═════ RECORDS SHOWN ═════

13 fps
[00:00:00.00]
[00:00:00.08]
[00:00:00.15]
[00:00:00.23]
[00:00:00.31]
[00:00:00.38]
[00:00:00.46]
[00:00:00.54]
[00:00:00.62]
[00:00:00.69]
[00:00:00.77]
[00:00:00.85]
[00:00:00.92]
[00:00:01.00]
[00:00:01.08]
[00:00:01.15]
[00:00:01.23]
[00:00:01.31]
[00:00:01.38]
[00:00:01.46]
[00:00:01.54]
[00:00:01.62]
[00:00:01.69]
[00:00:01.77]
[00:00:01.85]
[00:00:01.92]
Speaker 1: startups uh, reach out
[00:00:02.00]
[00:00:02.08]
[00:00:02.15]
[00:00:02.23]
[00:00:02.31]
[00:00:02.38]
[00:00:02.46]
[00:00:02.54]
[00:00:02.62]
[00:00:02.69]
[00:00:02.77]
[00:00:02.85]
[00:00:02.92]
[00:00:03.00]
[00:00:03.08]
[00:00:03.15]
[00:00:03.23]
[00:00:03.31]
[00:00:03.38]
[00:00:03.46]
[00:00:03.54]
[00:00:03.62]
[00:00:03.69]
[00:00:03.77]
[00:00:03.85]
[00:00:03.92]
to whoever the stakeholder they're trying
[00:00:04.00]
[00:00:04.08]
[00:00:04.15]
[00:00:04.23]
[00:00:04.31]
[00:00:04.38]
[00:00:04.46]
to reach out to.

═════
═════ RECORDS SHOWN ═════

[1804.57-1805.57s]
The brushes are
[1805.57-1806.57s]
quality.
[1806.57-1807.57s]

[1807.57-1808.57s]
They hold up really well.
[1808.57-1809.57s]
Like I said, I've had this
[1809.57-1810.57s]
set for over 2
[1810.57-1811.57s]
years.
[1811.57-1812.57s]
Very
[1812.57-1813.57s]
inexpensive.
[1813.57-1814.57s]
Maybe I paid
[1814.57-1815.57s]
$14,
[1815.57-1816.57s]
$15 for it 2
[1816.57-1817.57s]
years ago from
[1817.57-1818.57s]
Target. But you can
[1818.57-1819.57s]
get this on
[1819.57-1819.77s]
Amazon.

═════

» **TASK INSTRUCTIONS**:
Look back at the data above. Transcribe exactly the lines starting at the line that contains "[00:00:02.08]" and ending at the line that contains "[00:00:03.69]".

» **WRITTEN REPLY**:
[00:00:02.08]
[00:00:02.15]
[00:00:02.23]
[00:00:02.31]
[00:00:02.38]
[00:00:02.46]
[00:00:02.54]
[00:00:02.62]
[00:00:02.69]
[00:00:02.77]
[00:00:02.85]
[00:00:02.92]
[00:00:03.00]
[00:00:03.08]
[00:00:03.15]
[00:00:03.23]
[00:00:03.31]
[00:00:03.38]
[00:00:03.46]
[00:00:03.54]
[00:00:03.62]
[00:00:03.69]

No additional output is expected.